Recommended for older readers, aged 15 and over. The teen fantasy novel Skylark, written by Meagan Spooner, starts in the deceptively well-ordered and apparently peaceful post-apocalyptic world of the only remaining city on earth, a city surrounded by the legendary Wall, the protective barrier created to stop the reputedly dangerous horrors of the world beyond. Life for 16 year old Lark Ainsley is far from ordinary, however; while most children dutifully attend school and learn their lessons, awaiting their selection for assignment to a particular occupation on Harvest Day, usually before their twelfth birthdays, Lark is sneaking into the school through the sewers to look at the Harvest Day names' list and wondering why she hasn't been harvested yet. As she has been taught, like all the other children, to fear the magical power of the Resource, she must elude the copper mechanical pixies which can sense any use of the Resource and capture those individuals guilty for Adjustment. But it is on the day when she knows for sure that her name is not the Harvest Day list, that her brother Caesar, a Regulator, arrives at their parents' flat to announce that she has been selected for harvesting on this Harvest Day list after all.

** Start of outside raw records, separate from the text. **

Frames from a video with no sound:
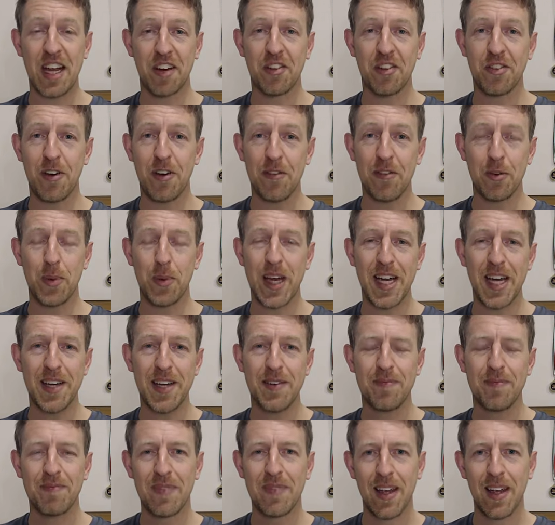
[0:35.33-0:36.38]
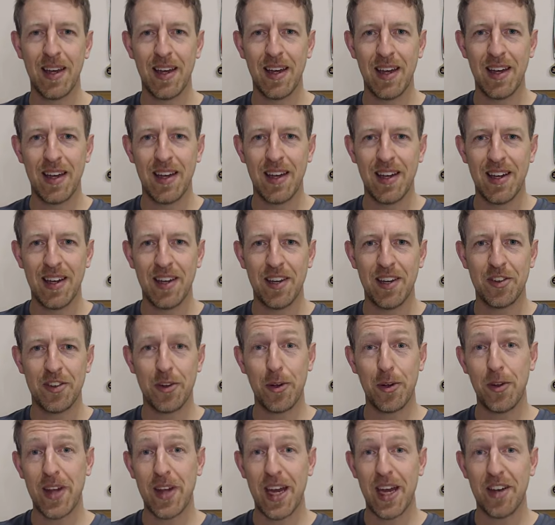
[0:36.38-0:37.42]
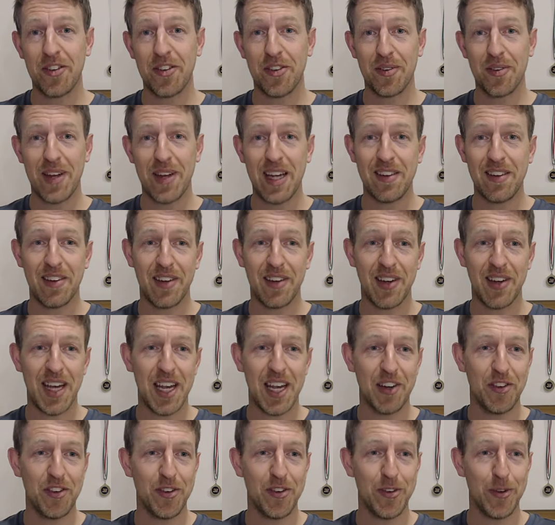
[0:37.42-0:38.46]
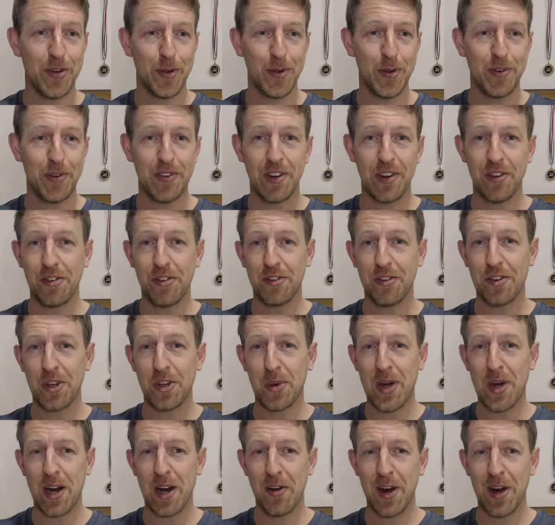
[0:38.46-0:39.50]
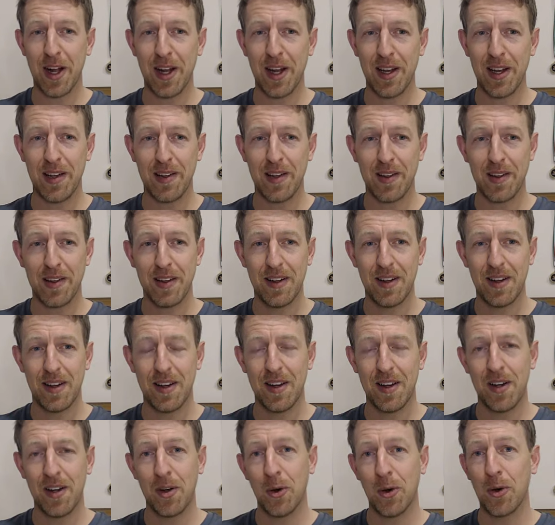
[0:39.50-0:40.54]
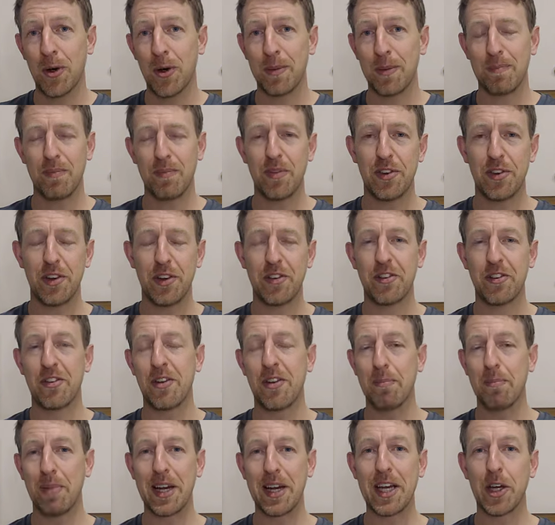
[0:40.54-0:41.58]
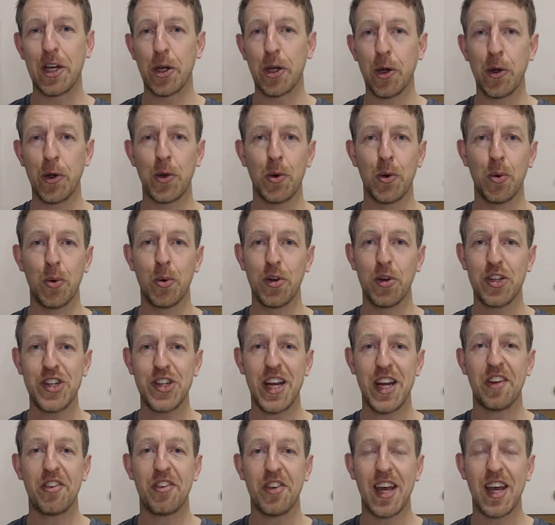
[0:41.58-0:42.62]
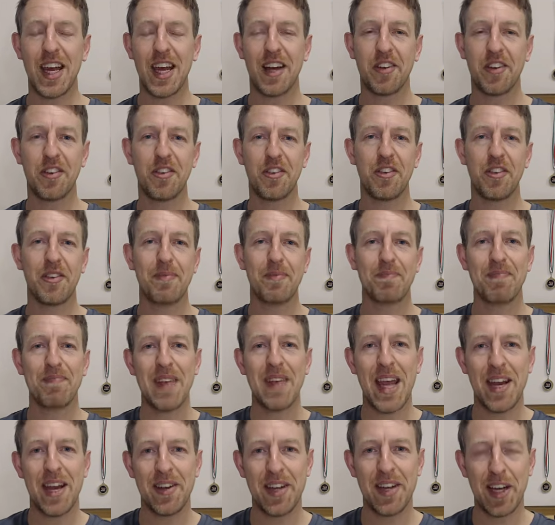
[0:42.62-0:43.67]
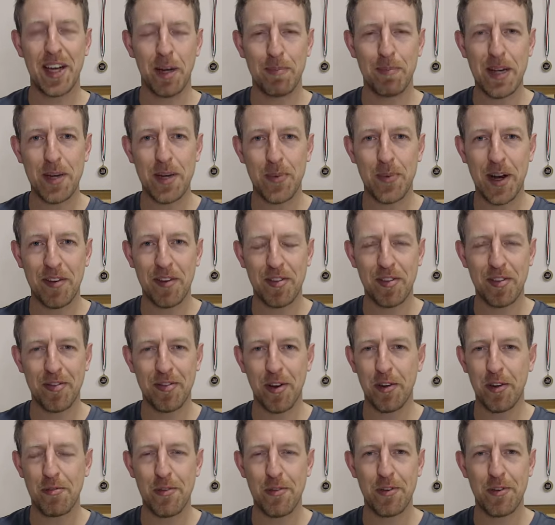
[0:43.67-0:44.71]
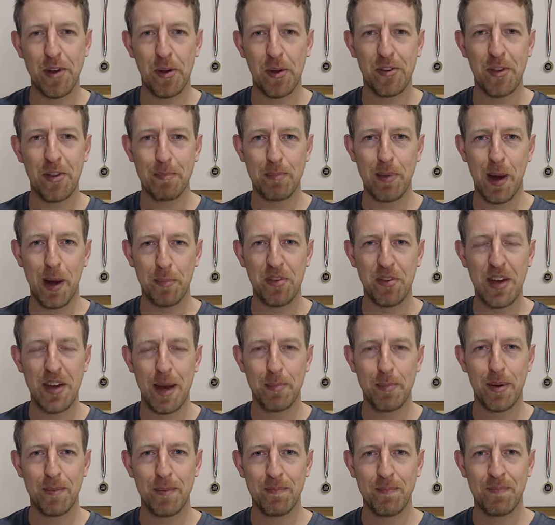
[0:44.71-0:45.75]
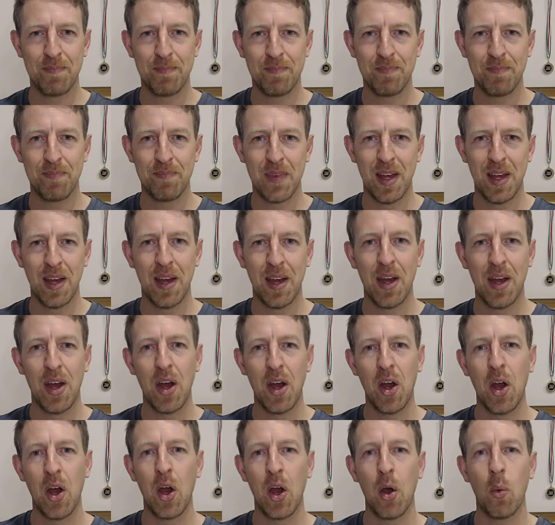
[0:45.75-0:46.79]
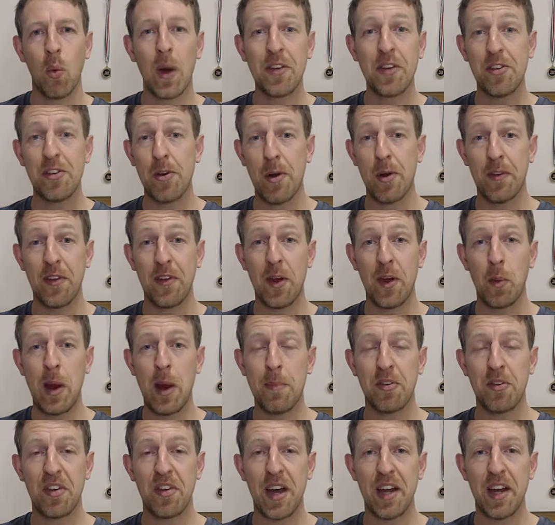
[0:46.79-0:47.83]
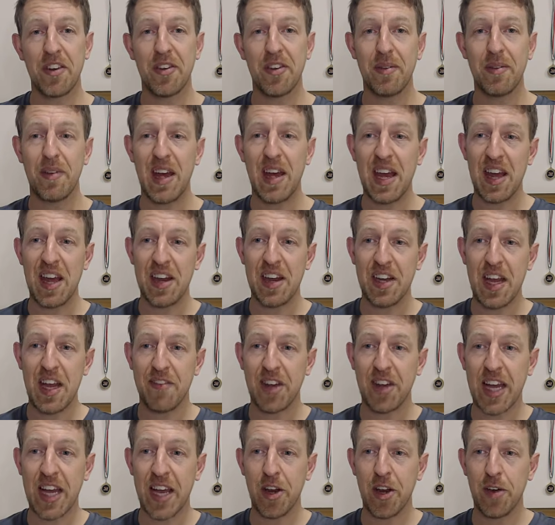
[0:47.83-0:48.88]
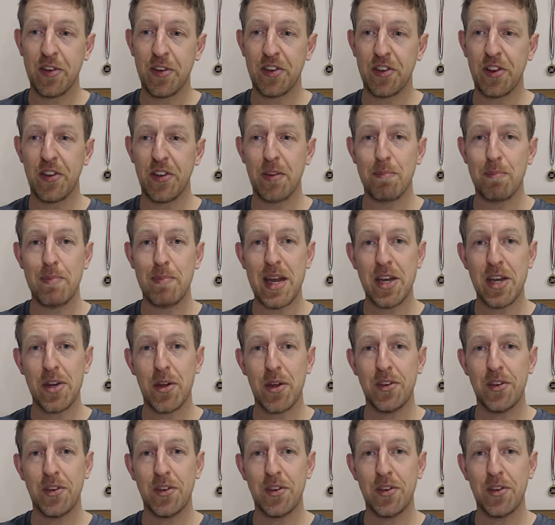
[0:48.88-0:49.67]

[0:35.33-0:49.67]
software. To do that, either head to this URL or just simply Google ChessX, and it'll be one of the first results that pops up. Once you're on their website, navigate over to the menu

So begins Lark's journey into the Institute of Magic and Philosophy, and her discovery that the reason why no-one ever explains exactly what happens during a harvesting, except for the delectable, enormous feast which follows it, is because their memories have been altered by the Institute in their quest for continued power: an unbelievably terrible truth about what harvesting really means. It is what Lark learns in the Institute which shows her that her only possible escape is through the Wall into the world beyond.

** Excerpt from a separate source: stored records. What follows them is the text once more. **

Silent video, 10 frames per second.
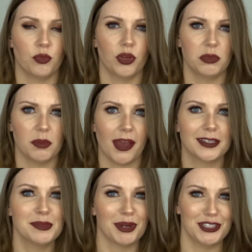bring me back
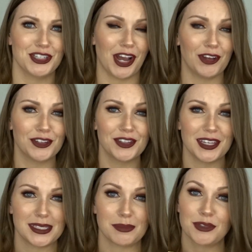to my childhood.
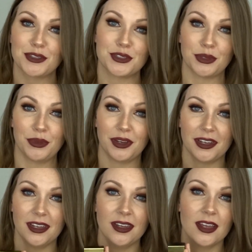They smell so
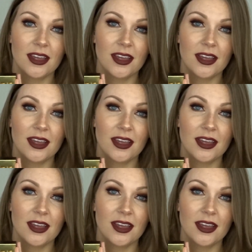good.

For experienced readers familiar with the dystopian fiction of some of the great writers in English literature - H.G. Wells' The Time Machine, Aldous Huxley's Brave New World and George Orwell's Nineteen Eighty-Four or fans of The Matrix film series - Spooner's new novel resonates with all the distrust of any society, institution or organisation of people which hides the true nature of their actions beneath a heavy cloak of secrecy and polite social veneer. However, within the darkness of a society which does not protect its children, but deliberately and calculatingly steers them toward a hidden torture and a life of unthinking compliance with what actually constitutes evil, the character of Lark is a bright light, shining with the determination that can only be born of great endurance through a terrible ordeal. Although her escape is forced upon her under otherwise unthinkable circumstances, her journey through the Wall takes her into a world that is peopled with individuals who are far more human than the monsters in her home-city: the very individuals who will help her in her fight against the Institute and all it stands for.